Re: [PATCH 05/16] rcu: De-offloading CB kthread

From: Frederic Weisbecker
Date: Wed Nov 04 2020 - 09:45:28 EST


On Wed, Nov 04, 2020 at 10:42:09PM +0800, Boqun Feng wrote:
> On Wed, Nov 04, 2020 at 03:31:35PM +0100, Frederic Weisbecker wrote:
> [...]
> > >
> > > > + rcu_segcblist_offload(cblist, false);
> > > > + raw_spin_unlock_rcu_node(rnp);
> > > > +
> > > > + if (rdp->nocb_cb_sleep) {
> > > > + rdp->nocb_cb_sleep = false;
> > > > + wake_cb = true;
> > > > + }
> > > > + rcu_nocb_unlock_irqrestore(rdp, flags);
> > > > +
> > > > + if (wake_cb)
> > > > + swake_up_one(&rdp->nocb_cb_wq);
> > > > +
> > > > + swait_event_exclusive(rdp->nocb_state_wq,
> > > > + !rcu_segcblist_test_flags(cblist, SEGCBLIST_KTHREAD_CB));
> > > > +
> > > > + return 0;
> > > > +}
> > > > +
> > > > +static long rcu_nocb_rdp_deoffload(void *arg)
> > > > +{
> > > > + struct rcu_data *rdp = arg;
> > > > +
> > > > + WARN_ON_ONCE(rdp->cpu != raw_smp_processor_id());
> > >
> > > I think this warning can actually happen, if I understand how workqueue
> > > works correctly.
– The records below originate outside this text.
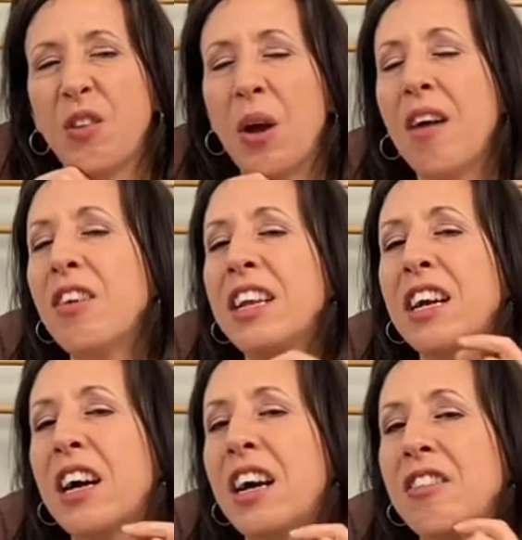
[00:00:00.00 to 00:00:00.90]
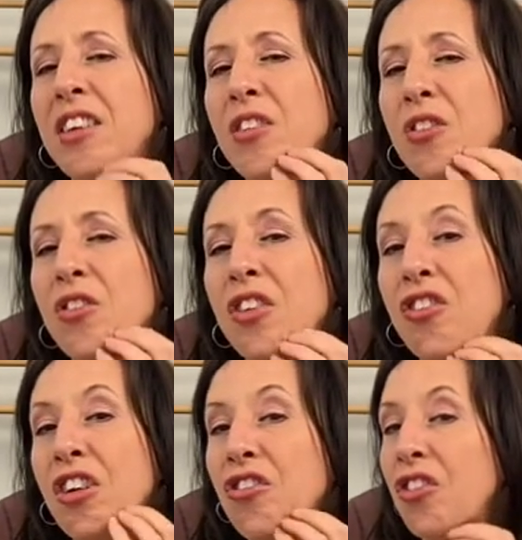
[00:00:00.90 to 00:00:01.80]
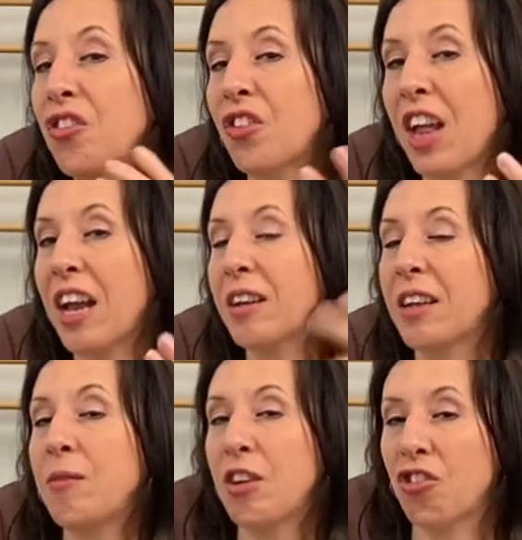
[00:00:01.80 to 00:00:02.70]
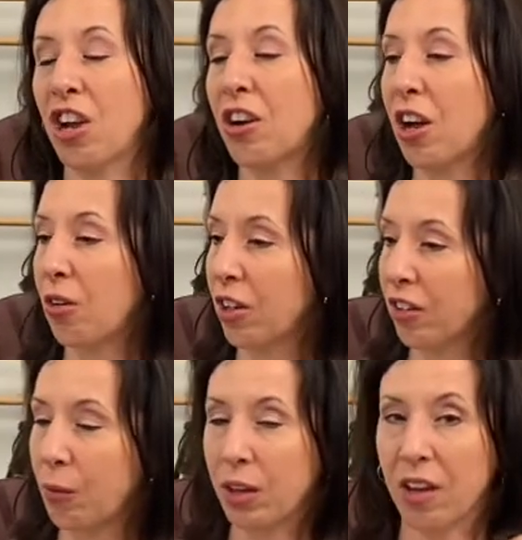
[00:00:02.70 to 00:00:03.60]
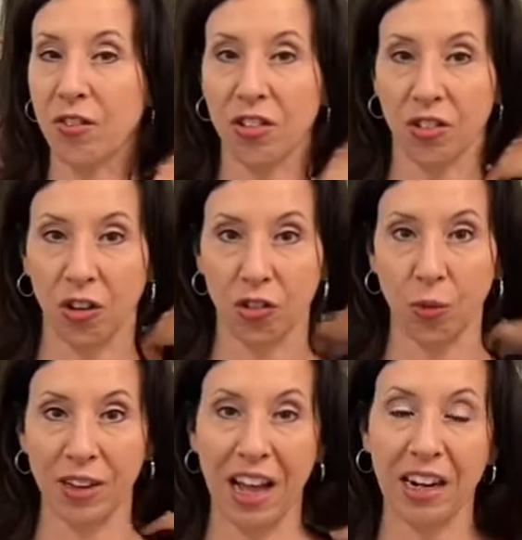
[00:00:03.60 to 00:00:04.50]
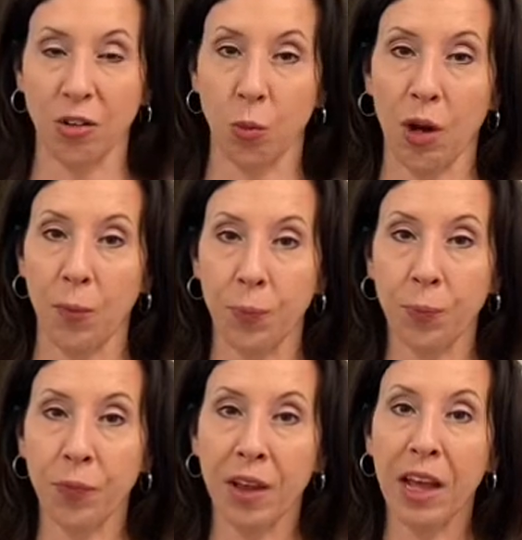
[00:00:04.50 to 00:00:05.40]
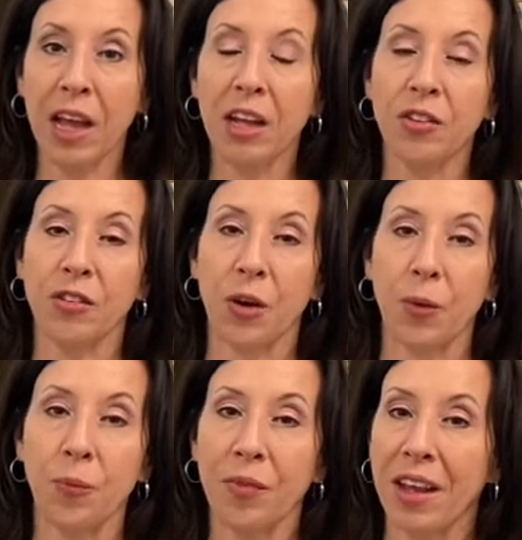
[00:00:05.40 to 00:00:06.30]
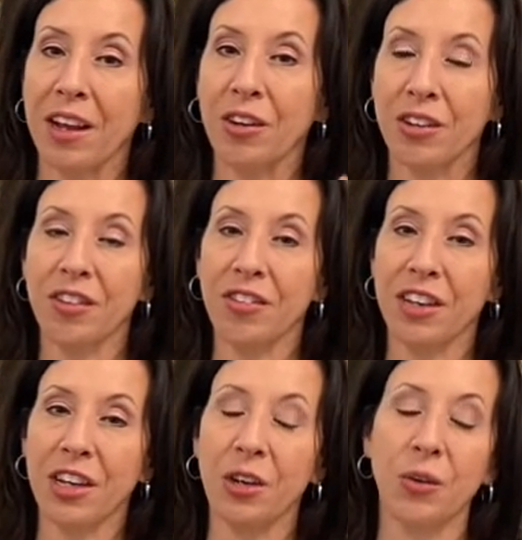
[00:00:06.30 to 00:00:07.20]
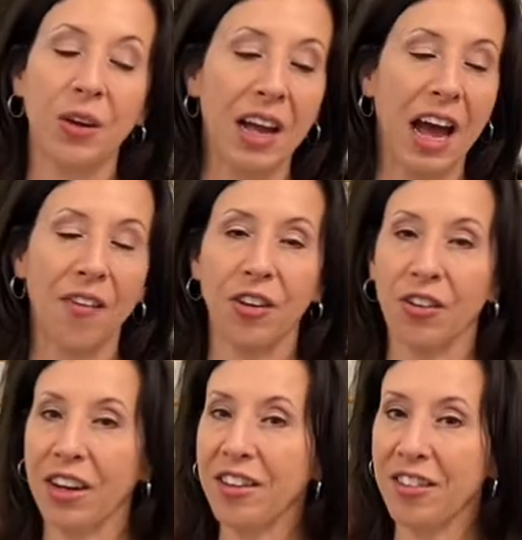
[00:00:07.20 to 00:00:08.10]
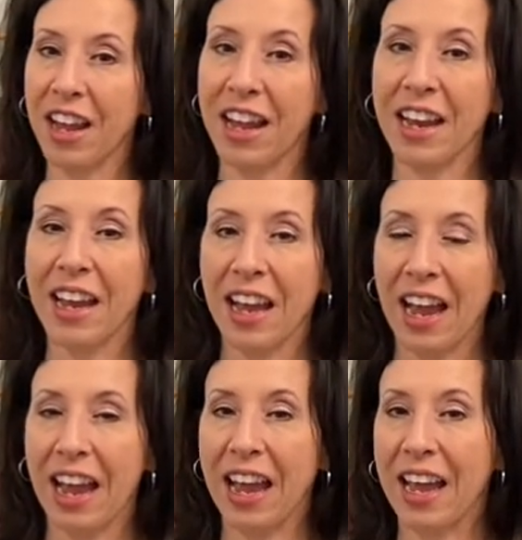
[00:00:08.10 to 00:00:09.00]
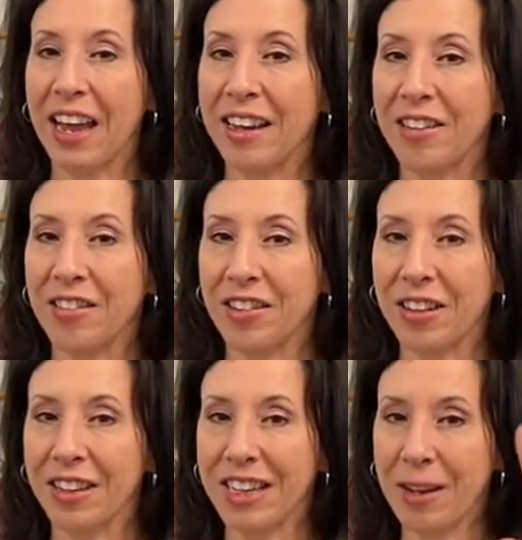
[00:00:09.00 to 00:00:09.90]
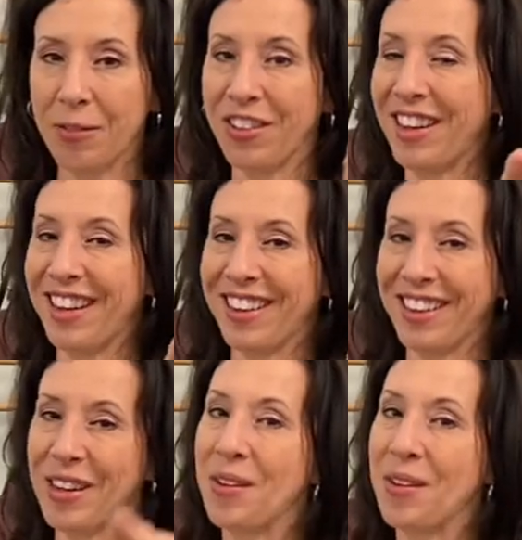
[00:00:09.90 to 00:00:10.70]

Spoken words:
If you have any ideas or suggestions for that, give me a shout out because I would love to start doing that as well. So, good to see you. Have a great day and keep singing.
Consider that the corresponding cpu gets offlined right
> > > after the rcu_nocb_cpu_deoffloaed(), and the workqueue of that cpu
> > > becomes unbound, and IIUC, workqueues don't do migration during
> > > cpu-offlining, which means the worker can be scheduled to other CPUs,
> > > and the work gets executed on another cpu. Am I missing something here?.
> >
> > We are holding cpus_read_lock() in rcu_nocb_cpu_offload(), this should
> > prevent from that.
> >
>
> But what if the work doesn't get executed until we cpus_read_unlock()
> and someone offlines that CPU?

work_on_cpu() waits for completion before returning.

> Regards,
> Boqun
>
> > Thanks!